Quick Diagnosis Commands¶

# Connect to PostgreSQL and check basic health
psql -h localhost -U postgres -c "SELECT version();"
psql -h localhost -U postgres -c "SELECT pg_is_in_recovery();"
# true = replica, false = primary

# Check active connections and what they are doing
psql -c "SELECT pid, state, query_start, LEFT(query, 80) AS query
FROM pg_stat_activity
WHERE state != 'idle'
ORDER BY query_start;"

# Find long-running queries (> 60 seconds)
psql -c "SELECT pid, now() - query_start AS duration, LEFT(query, 100) AS query
FROM pg_stat_activity
WHERE state = 'active' AND now() - query_start > INTERVAL '60 seconds'
ORDER BY duration DESC;"

# Kill a stuck query
psql -c "SELECT pg_cancel_backend(12345);"     -- graceful (SIGINT)
psql -c "SELECT pg_terminate_backend(12345);"  -- hard kill (SIGTERM)

# Check database size
psql -c "SELECT pg_database.datname,
  pg_size_pretty(pg_database_size(pg_database.datname))
FROM pg_database ORDER BY pg_database_size(pg_database.datname) DESC;"

# Check table sizes (including indexes)
psql -d mydb -c "SELECT relname, pg_size_pretty(pg_total_relation_size(relid))
FROM pg_catalog.pg_statio_user_tables
ORDER BY pg_total_relation_size(relid) DESC LIMIT 10;"

# Check for blocking locks
psql -c "SELECT blocked_locks.pid AS blocked_pid,
  blocking_locks.pid AS blocking_pid,
  LEFT(blocked_activity.query, 60) AS blocked_query,
  LEFT(blocking_activity.query, 60) AS blocking_query
FROM pg_catalog.pg_locks blocked_locks
JOIN pg_catalog.pg_locks blocking_locks
  ON blocking_locks.locktype = blocked_locks.locktype
  AND blocking_locks.relation = blocked_locks.relation
  AND blocking_locks.pid != blocked_locks.pid
JOIN pg_catalog.pg_stat_activity blocked_activity
  ON blocked_activity.pid = blocked_locks.pid
JOIN pg_catalog.pg_stat_activity blocking_activity
  ON blocking_activity.pid = blocking_locks.pid
WHERE NOT blocked_locks.granted;"

# MySQL equivalents
mysql -e "SHOW PROCESSLIST;"
mysql -e "SELECT * FROM information_schema.innodb_lock_waits\G"

Gotcha: Slow Query — How to Diagnose¶

Symptom: A query that used to take 100ms now takes 30 seconds. No code changes.

Rule: Always start with EXPLAIN ANALYZE. It shows the actual execution plan and actual row counts — not estimates.

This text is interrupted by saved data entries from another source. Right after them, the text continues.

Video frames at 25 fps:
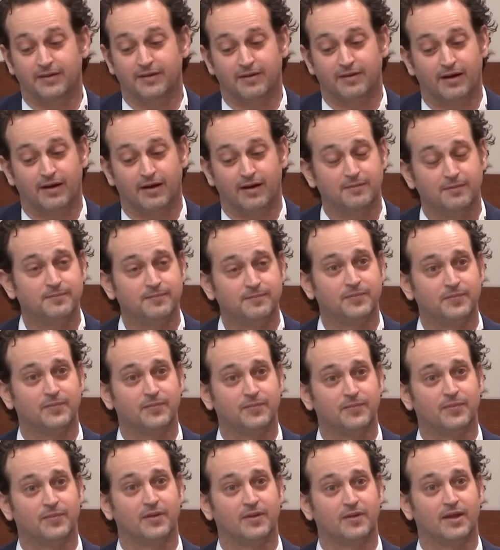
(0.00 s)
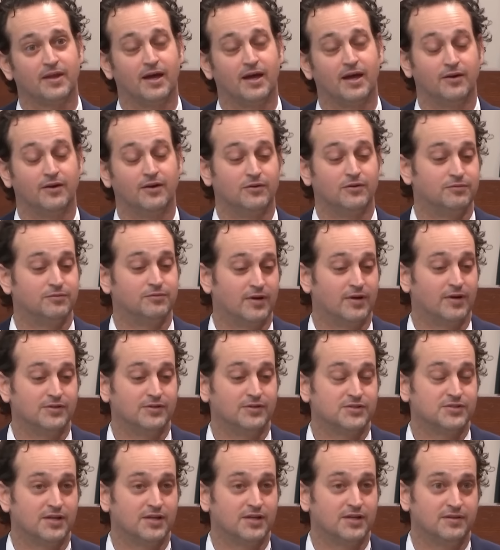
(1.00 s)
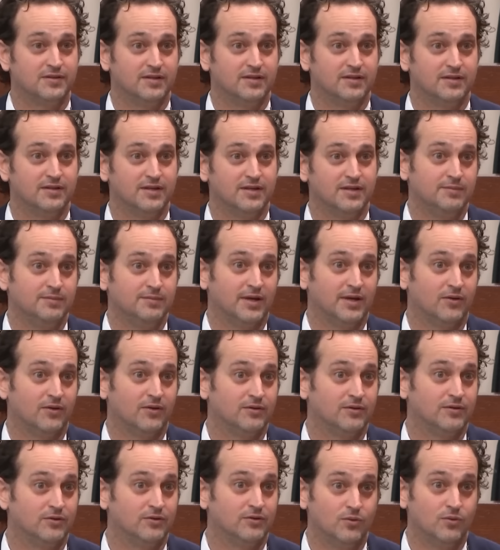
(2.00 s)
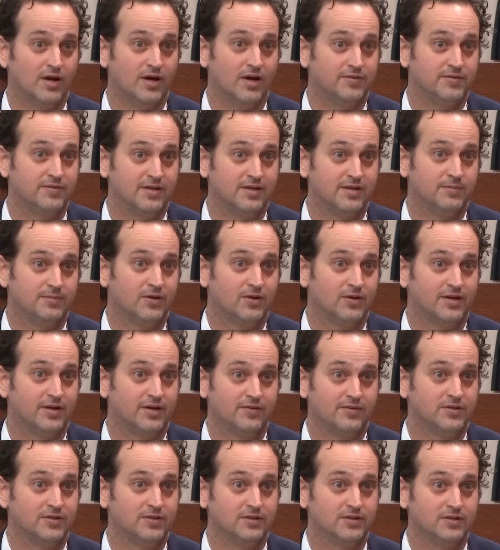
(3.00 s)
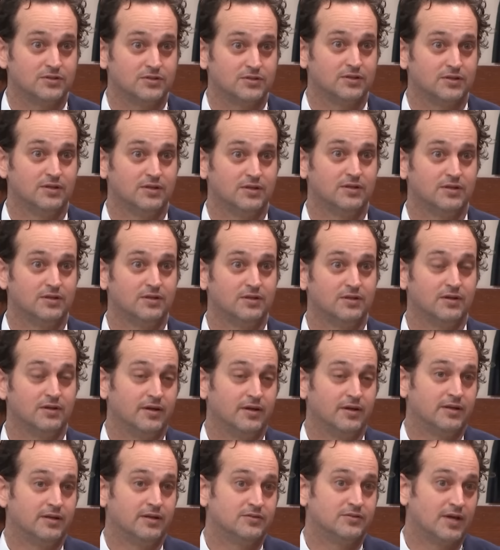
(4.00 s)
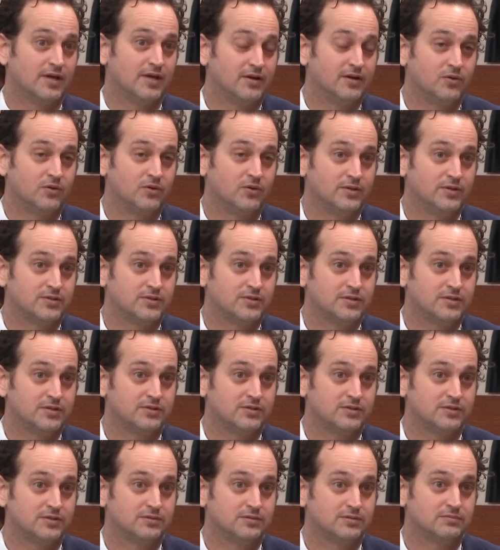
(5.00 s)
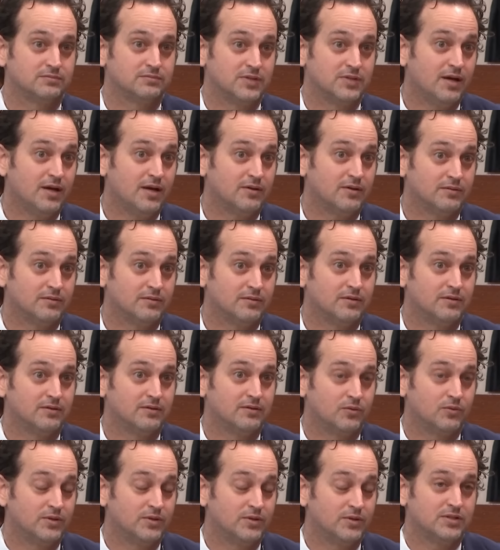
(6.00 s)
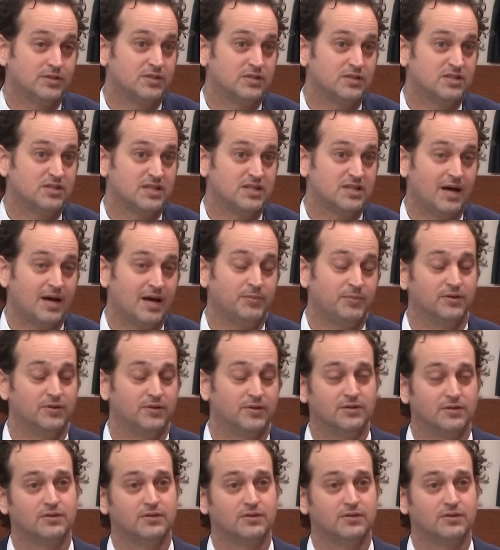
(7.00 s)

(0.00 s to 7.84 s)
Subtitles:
time, and her friend sent the email, and you have the email in evidence. Like, is that a coincidence? Yeah, coincidences happen.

Debug clue: Read EXPLAIN ANALYZE output bottom-up. The most common smoking gun: "actual rows=500000" next to "rows=1" — this means the planner's row estimate was wildly wrong, likely due to stale statistics. Run ANALYZE <table> and re-check.

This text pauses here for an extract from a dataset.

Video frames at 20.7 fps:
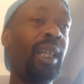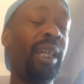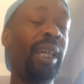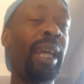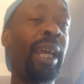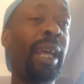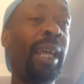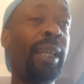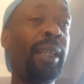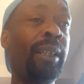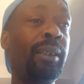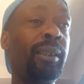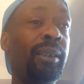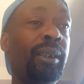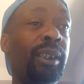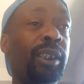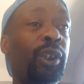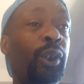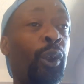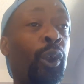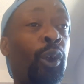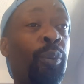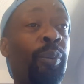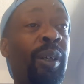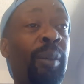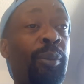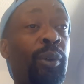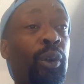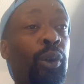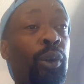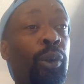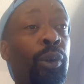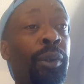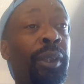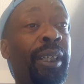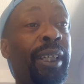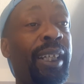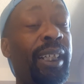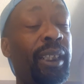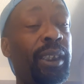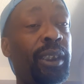And so people who
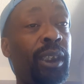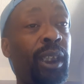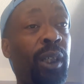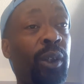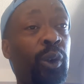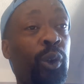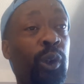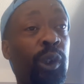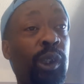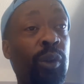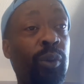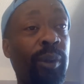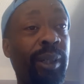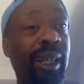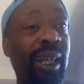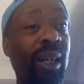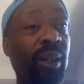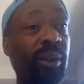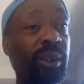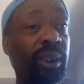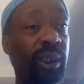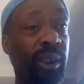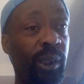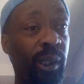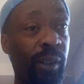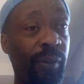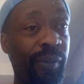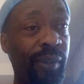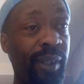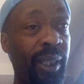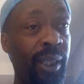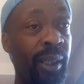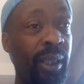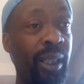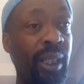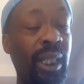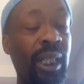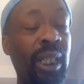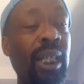needed shelter were couch surfing.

-- PostgreSQL: show the plan with actual execution times
EXPLAIN ANALYZE
SELECT o.id, o.total, c.name
FROM orders o
JOIN customers c ON o.customer_id = c.id
WHERE o.created_at > NOW() - INTERVAL '1 hour'
  AND o.status = 'pending';

-- Read bottom-up. Look for:
-- 1. Seq Scan where you expected Index Scan → missing index
-- 2. "actual rows" much higher than "rows" → stale statistics
-- 3. Nested Loop with high row count → missing join index
-- 4. Sort with "external merge" → not enough work_mem

-- If statistics are stale, refresh them:
ANALYZE orders;

-- MySQL equivalent:
EXPLAIN ANALYZE
SELECT o.id, o.total, c.name
FROM orders o
JOIN customers c ON o.customer_id = c.id
WHERE o.created_at > NOW() - INTERVAL 1 HOUR
  AND o.status = 'pending';

Pattern: Incident Query Toolkit¶

These queries answer common incident questions fast.

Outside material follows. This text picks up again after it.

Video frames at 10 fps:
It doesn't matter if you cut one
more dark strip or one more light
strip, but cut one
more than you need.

-- Top 10 error paths in the last hour (access log table)
SELECT path, status, COUNT(*) AS errors
FROM access_log
WHERE status >= 500
  AND timestamp > NOW() - INTERVAL '1 hour'
GROUP BY path, status
ORDER BY errors DESC
LIMIT 10;

-- Request rate per minute (detect traffic spikes)
SELECT DATE_TRUNC('minute', timestamp) AS minute,
       COUNT(*) AS requests
FROM access_log
WHERE timestamp > NOW() - INTERVAL '1 hour'
GROUP BY 1
ORDER BY 1;

-- Percentile response times (find latency spikes)
SELECT path,
  PERCENTILE_CONT(0.50) WITHIN GROUP (ORDER BY duration_ms) AS p50,
  PERCENTILE_CONT(0.95) WITHIN GROUP (ORDER BY duration_ms) AS p95,
  PERCENTILE_CONT(0.99) WITHIN GROUP (ORDER BY duration_ms) AS p99,
  COUNT(*) AS total
FROM access_log
WHERE timestamp > NOW() - INTERVAL '1 hour'
GROUP BY path
HAVING COUNT(*) > 10
ORDER BY p99 DESC;

-- Find the worst N queries by total execution time (pg_stat_statements)
SELECT LEFT(query, 80) AS query,
  calls,
  total_exec_time::numeric(12,2) AS total_ms,
  mean_exec_time::numeric(12,2) AS mean_ms,
  rows
FROM pg_stat_statements
ORDER BY total_exec_time DESC
LIMIT 10;

Pattern: Safe Schema Migrations¶

Schema changes on production databases are high-risk. Follow this pattern.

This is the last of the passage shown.